Psychiatric Injury – Stress – Pre-Existing Vulnerability – Police Officer in Fear of Assault

The facts

The Claimant was a Police Office serving in the North West Regional Crime Squad. In November 1997 he was asked to attach a tagging device to the underside of a car but that the Crime Squad believed to belong to a gang of criminals. It was parked in a street behind a pub where the suspected suspects were drinking. He was one of a group of Officers involved in the operation.
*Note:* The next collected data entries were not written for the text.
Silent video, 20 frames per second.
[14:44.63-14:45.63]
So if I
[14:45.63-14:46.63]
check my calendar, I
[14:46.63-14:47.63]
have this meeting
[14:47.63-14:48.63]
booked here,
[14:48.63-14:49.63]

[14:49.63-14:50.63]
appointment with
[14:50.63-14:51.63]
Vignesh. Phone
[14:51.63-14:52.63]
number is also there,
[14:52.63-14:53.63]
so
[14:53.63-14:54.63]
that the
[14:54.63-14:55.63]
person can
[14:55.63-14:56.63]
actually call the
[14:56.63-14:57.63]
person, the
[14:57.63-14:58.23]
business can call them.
The operation was urgent and therefore it was not done when it would normally have been done i.e. in the early hours of the morning. The system being operated was that the Police Office, Mr Donachie would attach the device to the underside of the car while other Police Officers kept watch from in and around a police tracking van. The device was fitted with a battery. Although newly fitted and used earlier that day on another vehicle, it had failed. When Mr Donachie tried to attach it to the car it did not operate. He had to return to the car, retrieve it and take it back to the van where his colleagues attempted to find out what was wrong with it. In all he had to make nine trips, each time returning after it had failed to work for more examination. On the ninth trip he was successful and the device worked.

He became increasingly frightened as he carried out the operation fearing assault causing serious injury or even death if the suspects saw what he was doing.
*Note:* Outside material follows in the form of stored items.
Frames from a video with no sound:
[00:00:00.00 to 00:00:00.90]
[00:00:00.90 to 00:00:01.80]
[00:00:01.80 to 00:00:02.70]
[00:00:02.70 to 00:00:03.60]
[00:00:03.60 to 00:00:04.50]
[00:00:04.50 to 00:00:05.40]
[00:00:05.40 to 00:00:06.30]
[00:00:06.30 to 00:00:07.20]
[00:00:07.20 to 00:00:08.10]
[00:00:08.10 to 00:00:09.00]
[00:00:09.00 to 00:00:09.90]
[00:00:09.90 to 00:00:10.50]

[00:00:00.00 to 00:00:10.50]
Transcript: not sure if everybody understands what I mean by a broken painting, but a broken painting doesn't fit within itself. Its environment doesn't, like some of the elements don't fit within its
There was an established history of problems with the batteries provided with the tagging devices – about 30% of the new batteries failed. No evidence was called at Trial to suggest on behalf of The Chief Constable to suggest that the police had done much about the problem for example, by introducing a system of checking the batteries before issuing.

Mr Donachie previously suffered from hypertension which made him vulnerable in stressful conditions. The police were unaware of this.

The operation put him in great fear and aggravated the hypertension causing extreme stress. As a result on the medical evidence he developed a clinical psychiatric state which led to an acute rise in blood pressure which caused a stroke. The Judge found that the Defendant had been negligent and that there was an unbroken chain of causation between the breach of duty and the stroke. However, the Judge found that since the Claimant had suffered no physical injury of the sort that he had feared, namely an attack by the suspected criminals and as the psychiatric injury giving rights to the stroke was not reasonably foreseeable because of the Chief Constable’s non culperable ignorance of his vulnerability to stress, he had suffered no reasonably foreseeable injury and the claim failed. The Claimant appealed to the Court of Appeal.

The decision

i) The Appeal raised three issues: –

a) Whether the Judge overlooked the fact that there was a reasonably foreseeable risk of physical injury and therefore wrongly treated Mr Donachie as if he were a secondary victim;

b) Whether on the issue of reasonable foreseability the Judge wrongly took into account Mr Donachie’s particular vulnerability to stress by reason of his pre-existing hypertension:

c) Whether on the issue of causation raised in the cross-appeal, the psychiatric and/or physical injuries were caused by the Chief Constable’s negligence.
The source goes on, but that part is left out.